Are Your Employees in a Retail Coma?
A 1929 study hypothesized that people in monotonous situations are likely to fall into a sleep-like state without closing their eyes. You’ve probably experienced something like this yourself on a long, boring drive or during an uninteresting class or seminar. Either way, it’s hard not to drift into a stupor when you’re about as engaged as a doorknob.
Now apply this to the employees who work in your retail store. The more familiar employees are with your store, the less information their brains have to process. After all, they already know the store’s layout, where all the merchandise is located and what the product specs are, as well as which questions customers will ask them when they walk through your doors.
The fewer mental challenges your employees’ brains have to work through, the more they atrophy and stop learning something new, and the less they make new connections with new visitors and shoppers—they simply transact sales.
As The Retail Doctor suggests, they have entered into a sort of “retail hypnosis.”
How to Wake up Your Retail Sales Team
Many say retail is a boring job. But that typically comes from retail employees who get bored between waiting on customers, haven’t had enough training and/or don’t have enough accountability.
But just because they are disengaged in your retail store doesn’t mean they won’t search out stimulation somewhere else. And that typically means they’ll be on their smartphone whenever the opportunity arises.
To prevent your employees from slipping into a retail “coma,” they need opportunities to learn something new and make new connections each day.
“With consistent training and challenging of the brain, your employees’ synapses will work to perform better and in fact, give better customer service.”
Source: The Retail Doctor
Here are 6 helpful ways to wake your employees from their retail-induced trance:
1. Have a morning huddle
In your morning huddles, let your employees know that they’re expected to learn one new thing from each shopper that day. Then the morning after, have them share what they learned about your customers and invite questions, insights, and comments from other associates.

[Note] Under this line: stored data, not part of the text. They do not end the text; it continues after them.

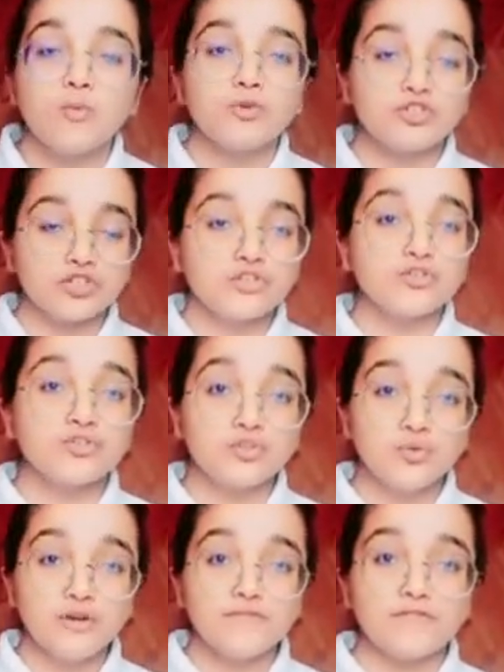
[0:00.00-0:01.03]
with children
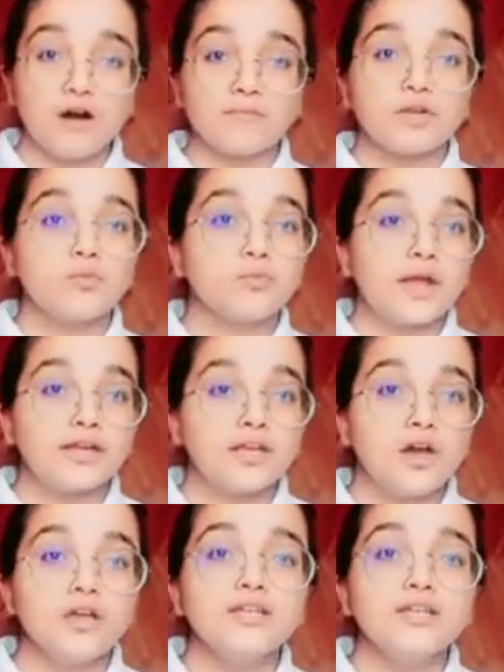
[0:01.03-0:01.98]
uniformed and ready on aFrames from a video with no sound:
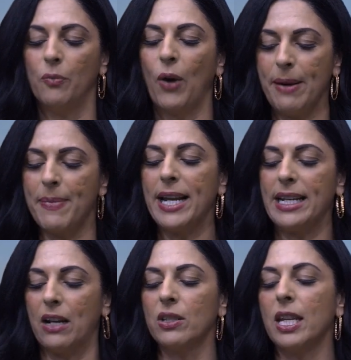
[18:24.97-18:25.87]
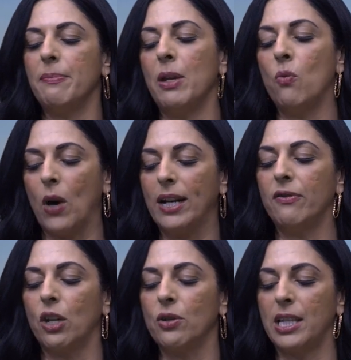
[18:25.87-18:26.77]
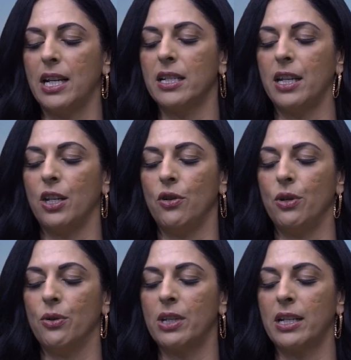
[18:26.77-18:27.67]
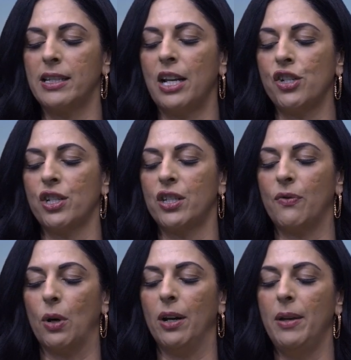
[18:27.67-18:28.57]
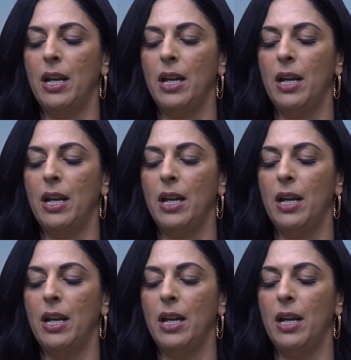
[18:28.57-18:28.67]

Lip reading: Rate buy downs can be one of those things that you use concessions for.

Customer observation and feedback is invaluable. And by taking a few moments to really listen to customers, your employees will come to understand who your shoppers really are and what they really want. Your whole team will benefit from these experiences and learn how to better serve customers by sharing this information in your daily huddles.
2. Train, train, train
“Recognition in the form of training and development works wonders for employee motivation because it’s proof the company is investing the necessary time and resources for employees to acquire new skills,” says Direct Recruiters Inc. “An employee who believes their employer is genuinely concerned about their career development is likely to exhibit an increased level of job satisfaction and motivation.”

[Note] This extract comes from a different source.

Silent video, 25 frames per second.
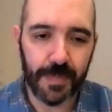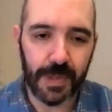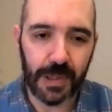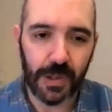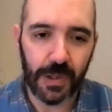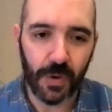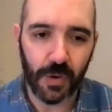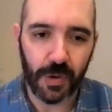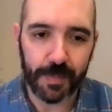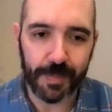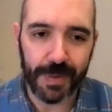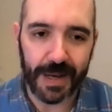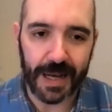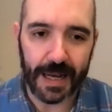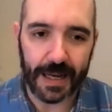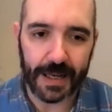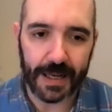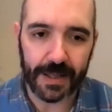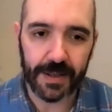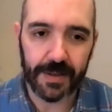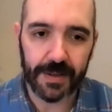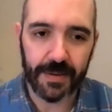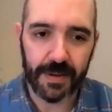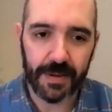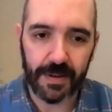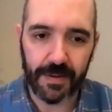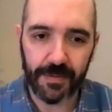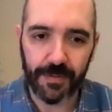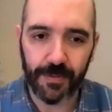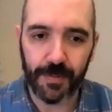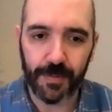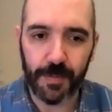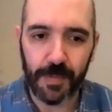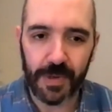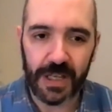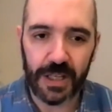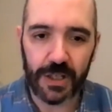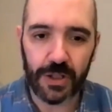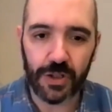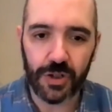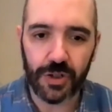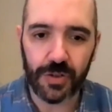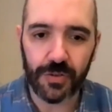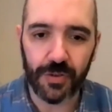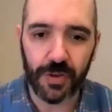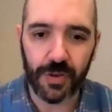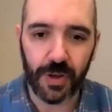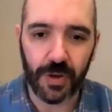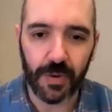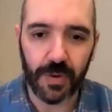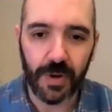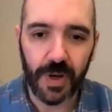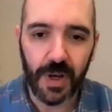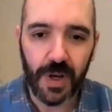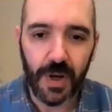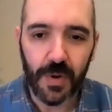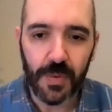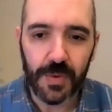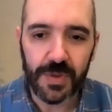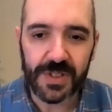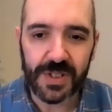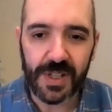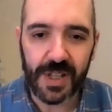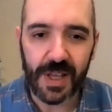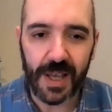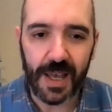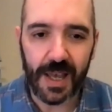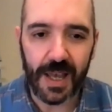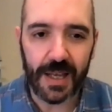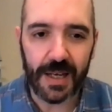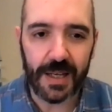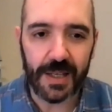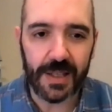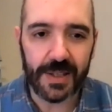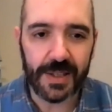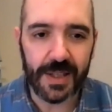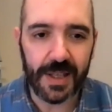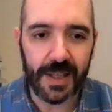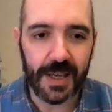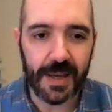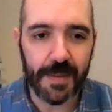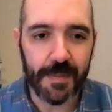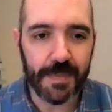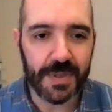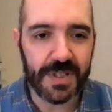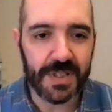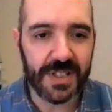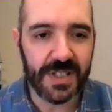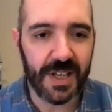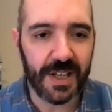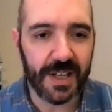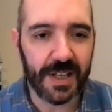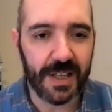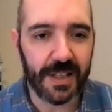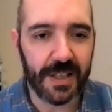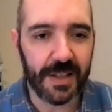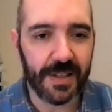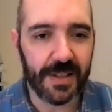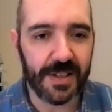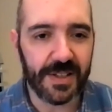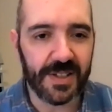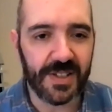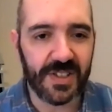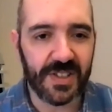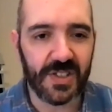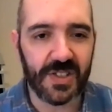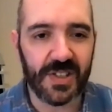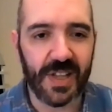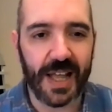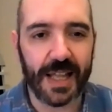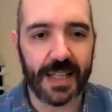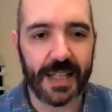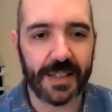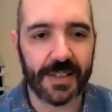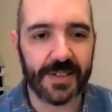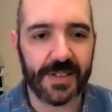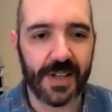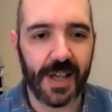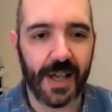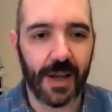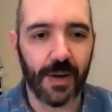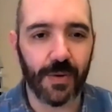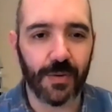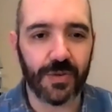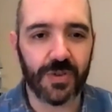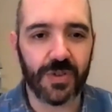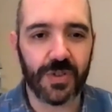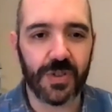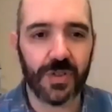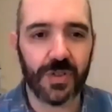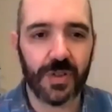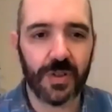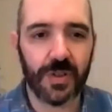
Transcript: look back from each of you. Was there anything in particular that stands out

You might also consider cross training to not only stimulate the senses but help employees build their professional, technical, and soft skills so they feel more confident and valuable.
3. Practice role playing
Have each employee select a random product in your store and try to sell it to another employee they’re partnered with. Afterward, have them share their experiences with the group and discuss questions, insights, and improvements.
Another area you could work on with your employees is how to ask better customer questions instead of the canned ones like: Can I help you? Looking for something special? Do you have a budget?
Whatever you decide to roleplay, just make sure you stop when a shopper enters your store!
It’s pretty likely that each of your employees has at least one social media page that they use to share information with family and friends. Downtime is a great opportunity for employees to reach out to their tribe with special promotions, store events, and more.
Remember, your employees can be a very effective means of providing free advertising, as well as helping you expand your customer base.
5. Rearrange the Store
As your employees discover products in a new space, it will spark their synapses and they’ll become more alert and engaged as they locate and learn about something new.
6. Follow up with customers.
Take advantage of your POS software—which stores customer phone numbers and email addresses—and have your employees reach out to recent customers to personally follow up with them and see if they were satisfied with their purchase or have any feedback about their in-store experience.
Apathy can infect almost every workplace if there’s nothing new to learn. And if your employees are walking around in a retail coma, your store will suffer.
The more opportunities you can provide for your employees to learn at least one new thing a day, the easier it will be to keep your employees happy with their jobs and more engaged in their work. In turn, your happy employees will improve the in-store experience for customers.
Incorporate the six ideas above to help your retail employees “stay awake” and prevent them from disengaging in what should be a productive, enjoyable workday.